-------- INPUT FOR THIS TASK --------

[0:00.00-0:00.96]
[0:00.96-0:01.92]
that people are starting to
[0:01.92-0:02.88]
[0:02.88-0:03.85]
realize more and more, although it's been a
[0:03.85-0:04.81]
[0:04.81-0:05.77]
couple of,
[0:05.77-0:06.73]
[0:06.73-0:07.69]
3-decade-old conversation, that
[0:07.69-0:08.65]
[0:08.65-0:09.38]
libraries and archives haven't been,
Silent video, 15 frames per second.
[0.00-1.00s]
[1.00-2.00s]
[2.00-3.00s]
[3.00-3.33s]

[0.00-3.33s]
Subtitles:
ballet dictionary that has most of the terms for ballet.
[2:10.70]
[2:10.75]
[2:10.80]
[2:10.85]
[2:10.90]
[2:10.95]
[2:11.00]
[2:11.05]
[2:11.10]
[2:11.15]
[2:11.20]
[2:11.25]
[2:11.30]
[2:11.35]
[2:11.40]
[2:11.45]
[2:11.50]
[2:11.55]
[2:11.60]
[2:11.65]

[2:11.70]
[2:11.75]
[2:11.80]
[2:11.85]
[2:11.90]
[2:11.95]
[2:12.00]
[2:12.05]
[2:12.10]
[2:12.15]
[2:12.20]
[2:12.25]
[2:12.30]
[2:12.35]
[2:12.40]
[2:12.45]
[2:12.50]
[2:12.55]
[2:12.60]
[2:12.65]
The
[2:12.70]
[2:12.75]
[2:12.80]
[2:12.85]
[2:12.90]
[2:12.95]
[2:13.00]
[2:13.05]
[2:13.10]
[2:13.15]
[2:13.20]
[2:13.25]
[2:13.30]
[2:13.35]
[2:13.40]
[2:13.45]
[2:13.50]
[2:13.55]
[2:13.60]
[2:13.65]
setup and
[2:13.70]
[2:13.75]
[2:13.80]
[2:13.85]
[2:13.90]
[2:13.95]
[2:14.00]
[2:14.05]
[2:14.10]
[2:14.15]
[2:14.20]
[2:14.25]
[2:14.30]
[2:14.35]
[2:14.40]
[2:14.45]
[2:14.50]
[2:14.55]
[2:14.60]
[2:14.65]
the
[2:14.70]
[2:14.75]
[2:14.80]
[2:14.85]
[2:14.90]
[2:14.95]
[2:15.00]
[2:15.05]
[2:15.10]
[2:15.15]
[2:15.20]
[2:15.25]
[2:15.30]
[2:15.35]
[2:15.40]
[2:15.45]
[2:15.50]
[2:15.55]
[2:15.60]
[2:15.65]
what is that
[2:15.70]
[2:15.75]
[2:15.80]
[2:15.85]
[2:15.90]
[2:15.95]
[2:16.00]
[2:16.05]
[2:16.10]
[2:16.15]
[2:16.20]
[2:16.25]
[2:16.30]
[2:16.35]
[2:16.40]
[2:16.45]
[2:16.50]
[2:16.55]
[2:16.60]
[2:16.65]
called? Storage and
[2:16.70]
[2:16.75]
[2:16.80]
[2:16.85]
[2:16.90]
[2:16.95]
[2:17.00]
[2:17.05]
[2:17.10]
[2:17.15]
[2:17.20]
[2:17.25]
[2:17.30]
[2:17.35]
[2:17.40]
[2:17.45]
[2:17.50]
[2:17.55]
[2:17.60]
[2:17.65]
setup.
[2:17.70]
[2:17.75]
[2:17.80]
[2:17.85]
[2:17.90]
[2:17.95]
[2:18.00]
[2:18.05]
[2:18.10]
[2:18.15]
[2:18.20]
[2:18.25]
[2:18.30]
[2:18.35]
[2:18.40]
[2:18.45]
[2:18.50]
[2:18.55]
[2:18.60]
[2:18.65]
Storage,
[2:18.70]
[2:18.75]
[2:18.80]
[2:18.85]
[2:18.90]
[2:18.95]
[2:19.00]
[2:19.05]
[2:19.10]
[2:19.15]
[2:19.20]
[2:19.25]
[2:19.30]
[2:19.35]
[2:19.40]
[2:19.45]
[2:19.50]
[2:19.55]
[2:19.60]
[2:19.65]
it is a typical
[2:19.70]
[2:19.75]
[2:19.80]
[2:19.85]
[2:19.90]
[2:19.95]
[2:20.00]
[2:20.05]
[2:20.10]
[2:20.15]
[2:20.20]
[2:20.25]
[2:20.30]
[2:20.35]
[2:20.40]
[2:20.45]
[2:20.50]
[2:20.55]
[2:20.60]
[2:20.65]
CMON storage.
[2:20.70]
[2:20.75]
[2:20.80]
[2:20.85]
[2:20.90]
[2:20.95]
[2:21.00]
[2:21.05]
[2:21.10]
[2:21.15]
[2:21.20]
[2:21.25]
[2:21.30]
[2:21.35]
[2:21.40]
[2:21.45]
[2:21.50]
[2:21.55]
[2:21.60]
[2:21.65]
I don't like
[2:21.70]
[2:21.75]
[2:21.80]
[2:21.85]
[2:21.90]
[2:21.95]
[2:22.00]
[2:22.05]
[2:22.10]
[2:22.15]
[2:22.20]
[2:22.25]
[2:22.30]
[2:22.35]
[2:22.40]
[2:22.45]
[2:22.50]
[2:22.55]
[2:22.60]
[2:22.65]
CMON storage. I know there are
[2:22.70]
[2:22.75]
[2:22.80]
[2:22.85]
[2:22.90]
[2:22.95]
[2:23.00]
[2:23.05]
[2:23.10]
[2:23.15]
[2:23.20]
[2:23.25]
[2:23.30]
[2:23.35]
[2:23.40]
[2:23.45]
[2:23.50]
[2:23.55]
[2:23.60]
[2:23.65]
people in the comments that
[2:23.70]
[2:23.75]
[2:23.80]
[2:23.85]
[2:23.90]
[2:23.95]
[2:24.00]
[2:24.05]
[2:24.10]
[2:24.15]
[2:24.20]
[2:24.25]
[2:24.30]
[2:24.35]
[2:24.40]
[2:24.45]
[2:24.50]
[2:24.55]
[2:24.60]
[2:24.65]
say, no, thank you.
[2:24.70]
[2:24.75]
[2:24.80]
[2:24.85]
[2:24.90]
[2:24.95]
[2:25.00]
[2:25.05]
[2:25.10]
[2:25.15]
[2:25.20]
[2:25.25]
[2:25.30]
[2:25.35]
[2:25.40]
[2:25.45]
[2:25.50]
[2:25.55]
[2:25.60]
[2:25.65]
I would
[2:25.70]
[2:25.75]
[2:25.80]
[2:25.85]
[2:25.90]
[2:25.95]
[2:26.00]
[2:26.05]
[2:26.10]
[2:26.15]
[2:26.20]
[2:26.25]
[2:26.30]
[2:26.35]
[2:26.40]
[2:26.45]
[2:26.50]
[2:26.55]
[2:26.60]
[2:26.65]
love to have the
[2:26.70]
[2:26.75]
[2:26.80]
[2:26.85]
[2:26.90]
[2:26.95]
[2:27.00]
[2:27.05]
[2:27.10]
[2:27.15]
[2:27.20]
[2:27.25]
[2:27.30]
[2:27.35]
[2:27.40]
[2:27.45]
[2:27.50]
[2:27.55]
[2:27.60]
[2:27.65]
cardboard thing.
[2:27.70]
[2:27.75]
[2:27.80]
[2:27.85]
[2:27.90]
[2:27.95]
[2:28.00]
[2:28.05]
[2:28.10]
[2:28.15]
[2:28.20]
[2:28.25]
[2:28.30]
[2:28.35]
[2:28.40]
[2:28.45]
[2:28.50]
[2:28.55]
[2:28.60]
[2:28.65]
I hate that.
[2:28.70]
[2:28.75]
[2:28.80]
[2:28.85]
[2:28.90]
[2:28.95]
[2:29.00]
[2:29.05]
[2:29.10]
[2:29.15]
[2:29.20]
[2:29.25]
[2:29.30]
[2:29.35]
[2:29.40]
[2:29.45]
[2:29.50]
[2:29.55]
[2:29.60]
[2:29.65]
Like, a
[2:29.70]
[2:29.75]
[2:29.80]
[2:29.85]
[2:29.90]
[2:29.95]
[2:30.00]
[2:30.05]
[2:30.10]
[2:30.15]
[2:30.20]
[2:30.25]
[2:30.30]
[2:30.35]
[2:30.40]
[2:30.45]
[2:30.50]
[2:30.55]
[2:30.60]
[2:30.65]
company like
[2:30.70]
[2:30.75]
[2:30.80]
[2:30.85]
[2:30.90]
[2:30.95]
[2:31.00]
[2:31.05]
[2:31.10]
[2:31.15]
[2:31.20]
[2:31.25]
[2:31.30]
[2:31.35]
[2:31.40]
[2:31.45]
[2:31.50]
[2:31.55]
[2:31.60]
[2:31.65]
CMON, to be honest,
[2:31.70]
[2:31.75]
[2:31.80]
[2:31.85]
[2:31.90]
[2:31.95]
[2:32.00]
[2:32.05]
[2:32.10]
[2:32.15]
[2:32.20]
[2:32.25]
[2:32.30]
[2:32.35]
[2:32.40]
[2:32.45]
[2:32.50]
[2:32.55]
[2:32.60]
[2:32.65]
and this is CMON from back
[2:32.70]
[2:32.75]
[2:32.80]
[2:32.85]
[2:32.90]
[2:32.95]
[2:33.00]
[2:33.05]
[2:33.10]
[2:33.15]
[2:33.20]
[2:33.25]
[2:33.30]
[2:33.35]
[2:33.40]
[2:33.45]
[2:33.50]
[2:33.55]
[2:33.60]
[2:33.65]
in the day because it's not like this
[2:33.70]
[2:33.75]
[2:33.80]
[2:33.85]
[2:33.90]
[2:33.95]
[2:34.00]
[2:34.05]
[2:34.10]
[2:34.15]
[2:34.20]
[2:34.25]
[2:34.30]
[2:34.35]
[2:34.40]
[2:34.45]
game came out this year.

--------

WORK TO BE COMPLETED: Transcribe the listing above line for line, from the first line to the line containing "[0.00-3.33s]", inclusive, with no other lines.

ANSWER BOX:
[0:00.00-0:00.96]
[0:00.96-0:01.92]
that people are starting to
[0:01.92-0:02.88]
[0:02.88-0:03.85]
realize more and more, although it's been a
[0:03.85-0:04.81]
[0:04.81-0:05.77]
couple of,
[0:05.77-0:06.73]
[0:06.73-0:07.69]
3-decade-old conversation, that
[0:07.69-0:08.65]
[0:08.65-0:09.38]
libraries and archives haven't been,
Silent video, 15 frames per second.
[0.00-1.00s]
[1.00-2.00s]
[2.00-3.00s]
[3.00-3.33s]

[0.00-3.33s]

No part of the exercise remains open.